▶ [Assignment] Copy every record word for word. The images stay behind.

── Provided records ──

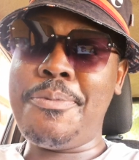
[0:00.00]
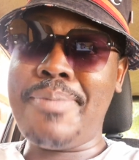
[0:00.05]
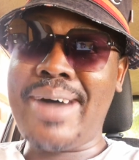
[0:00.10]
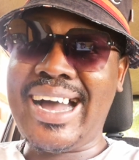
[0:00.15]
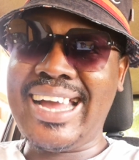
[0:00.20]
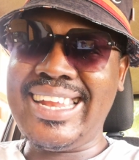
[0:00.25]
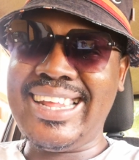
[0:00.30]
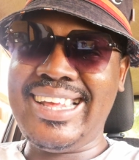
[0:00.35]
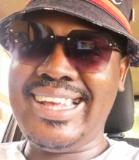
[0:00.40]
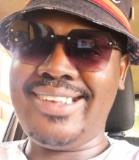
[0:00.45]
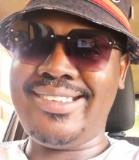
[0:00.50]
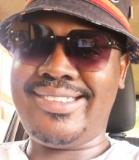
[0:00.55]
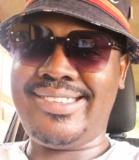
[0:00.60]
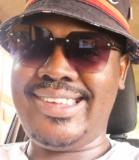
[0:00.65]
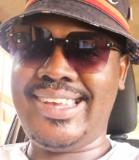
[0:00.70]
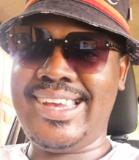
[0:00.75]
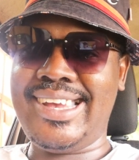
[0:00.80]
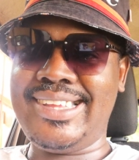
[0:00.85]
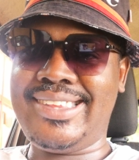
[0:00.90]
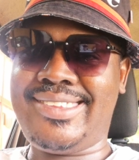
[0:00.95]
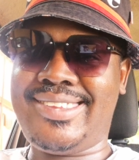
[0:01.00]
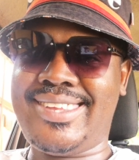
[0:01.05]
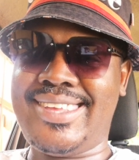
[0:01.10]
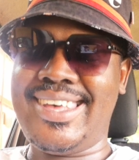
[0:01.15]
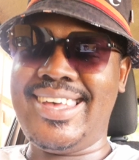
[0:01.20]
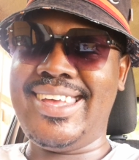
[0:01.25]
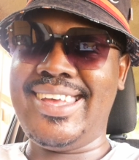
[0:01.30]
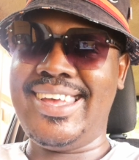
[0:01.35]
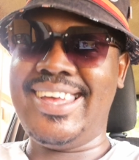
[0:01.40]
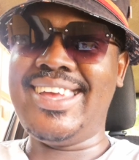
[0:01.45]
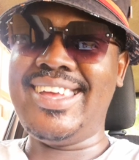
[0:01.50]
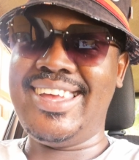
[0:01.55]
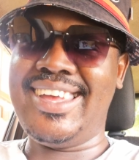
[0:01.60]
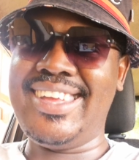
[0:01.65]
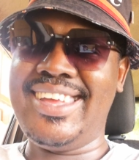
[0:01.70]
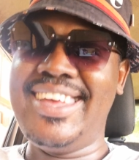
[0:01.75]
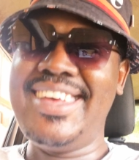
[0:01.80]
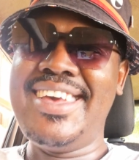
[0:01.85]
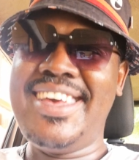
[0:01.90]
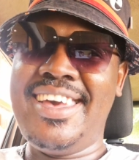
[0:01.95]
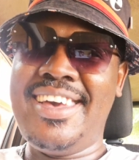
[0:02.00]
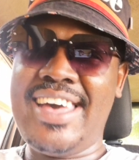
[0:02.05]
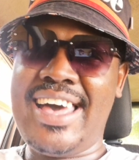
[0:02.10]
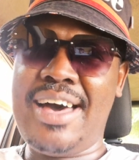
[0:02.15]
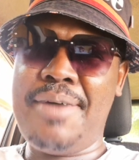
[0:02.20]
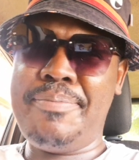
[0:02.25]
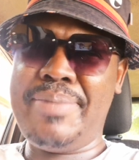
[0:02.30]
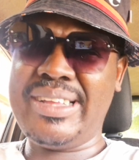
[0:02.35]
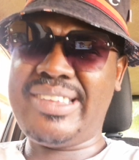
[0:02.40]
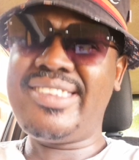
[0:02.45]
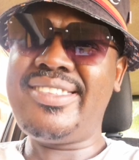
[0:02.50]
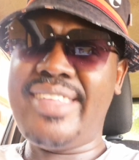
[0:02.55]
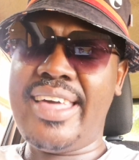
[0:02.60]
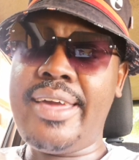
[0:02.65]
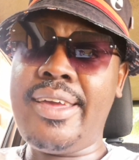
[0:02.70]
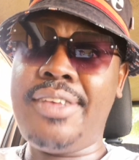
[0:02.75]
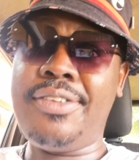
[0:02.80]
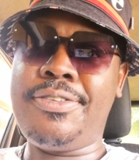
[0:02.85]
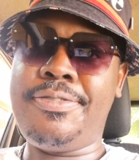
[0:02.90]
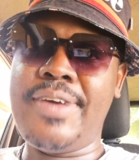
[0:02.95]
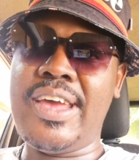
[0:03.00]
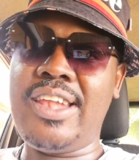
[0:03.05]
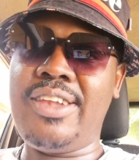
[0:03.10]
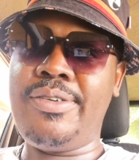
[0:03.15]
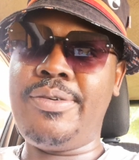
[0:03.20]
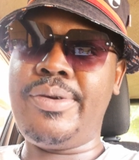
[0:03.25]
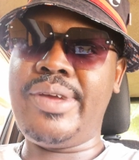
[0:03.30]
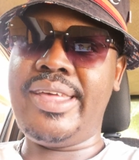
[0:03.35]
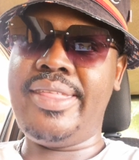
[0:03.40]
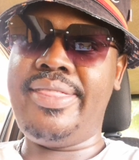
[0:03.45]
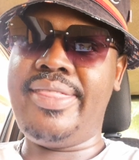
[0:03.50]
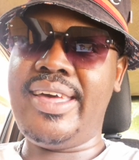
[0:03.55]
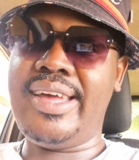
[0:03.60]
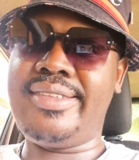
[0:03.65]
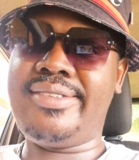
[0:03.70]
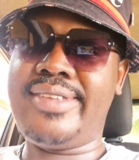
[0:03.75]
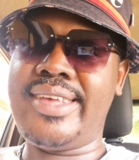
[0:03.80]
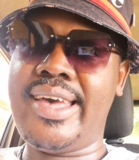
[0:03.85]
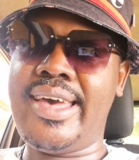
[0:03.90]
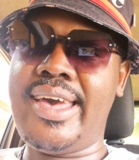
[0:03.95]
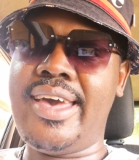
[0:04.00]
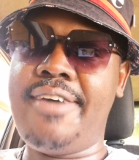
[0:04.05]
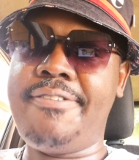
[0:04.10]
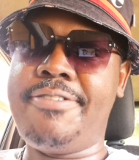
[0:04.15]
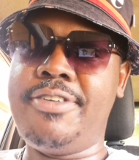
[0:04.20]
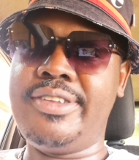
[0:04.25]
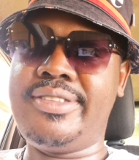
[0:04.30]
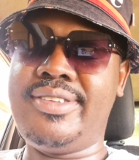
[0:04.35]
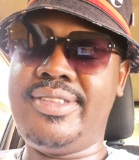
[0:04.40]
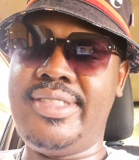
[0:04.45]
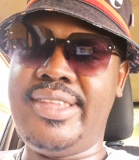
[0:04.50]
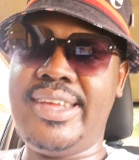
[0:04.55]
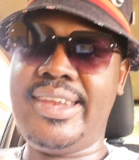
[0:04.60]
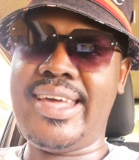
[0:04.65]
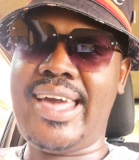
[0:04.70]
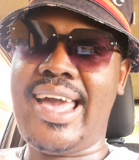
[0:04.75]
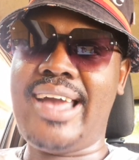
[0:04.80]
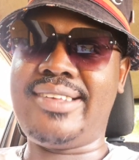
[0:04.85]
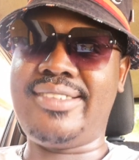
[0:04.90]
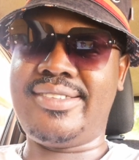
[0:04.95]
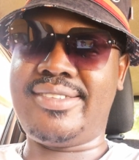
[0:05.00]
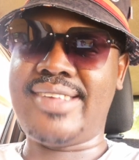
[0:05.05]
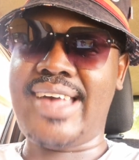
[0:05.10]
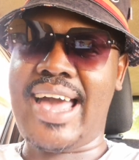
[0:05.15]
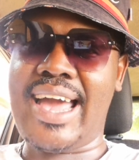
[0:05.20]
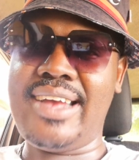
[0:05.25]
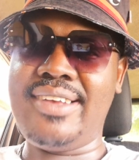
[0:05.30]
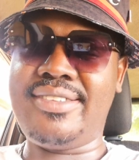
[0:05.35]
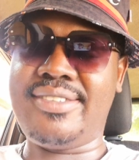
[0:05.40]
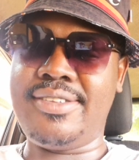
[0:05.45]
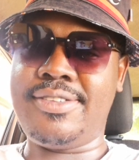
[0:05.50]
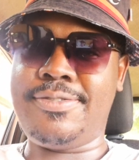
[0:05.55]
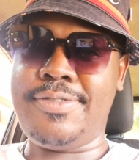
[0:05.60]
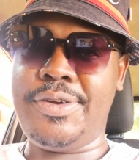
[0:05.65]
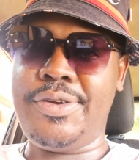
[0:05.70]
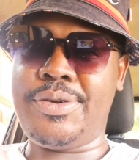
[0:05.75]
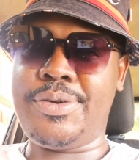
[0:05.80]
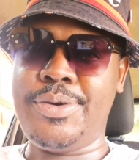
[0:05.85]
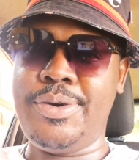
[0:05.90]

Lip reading: money is yet. But there is value in that effort and that exercise. It's very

───

▶ [Response to this exercise]
[0:00.00]
[0:00.05]
[0:00.10]
[0:00.15]
[0:00.20]
[0:00.25]
[0:00.30]
[0:00.35]
[0:00.40]
[0:00.45]
[0:00.50]
[0:00.55]
[0:00.60]
[0:00.65]
[0:00.70]
[0:00.75]
[0:00.80]
[0:00.85]
[0:00.90]
[0:00.95]
[0:01.00]
[0:01.05]
[0:01.10]
[0:01.15]
[0:01.20]
[0:01.25]
[0:01.30]
[0:01.35]
[0:01.40]
[0:01.45]
[0:01.50]
[0:01.55]
[0:01.60]
[0:01.65]
[0:01.70]
[0:01.75]
[0:01.80]
[0:01.85]
[0:01.90]
[0:01.95]
[0:02.00]
[0:02.05]
[0:02.10]
[0:02.15]
[0:02.20]
[0:02.25]
[0:02.30]
[0:02.35]
[0:02.40]
[0:02.45]
[0:02.50]
[0:02.55]
[0:02.60]
[0:02.65]
[0:02.70]
[0:02.75]
[0:02.80]
[0:02.85]
[0:02.90]
[0:02.95]
[0:03.00]
[0:03.05]
[0:03.10]
[0:03.15]
[0:03.20]
[0:03.25]
[0:03.30]
[0:03.35]
[0:03.40]
[0:03.45]
[0:03.50]
[0:03.55]
[0:03.60]
[0:03.65]
[0:03.70]
[0:03.75]
[0:03.80]
[0:03.85]
[0:03.90]
[0:03.95]
[0:04.00]
[0:04.05]
[0:04.10]
[0:04.15]
[0:04.20]
[0:04.25]
[0:04.30]
[0:04.35]
[0:04.40]
[0:04.45]
[0:04.50]
[0:04.55]
[0:04.60]
[0:04.65]
[0:04.70]
[0:04.75]
[0:04.80]
[0:04.85]
[0:04.90]
[0:04.95]
[0:05.00]
[0:05.05]
[0:05.10]
[0:05.15]
[0:05.20]
[0:05.25]
[0:05.30]
[0:05.35]
[0:05.40]
[0:05.45]
[0:05.50]
[0:05.55]
[0:05.60]
[0:05.65]
[0:05.70]
[0:05.75]
[0:05.80]
[0:05.85]
[0:05.90]

Lip reading: money is yet. But there is value in that effort and that exercise. It's very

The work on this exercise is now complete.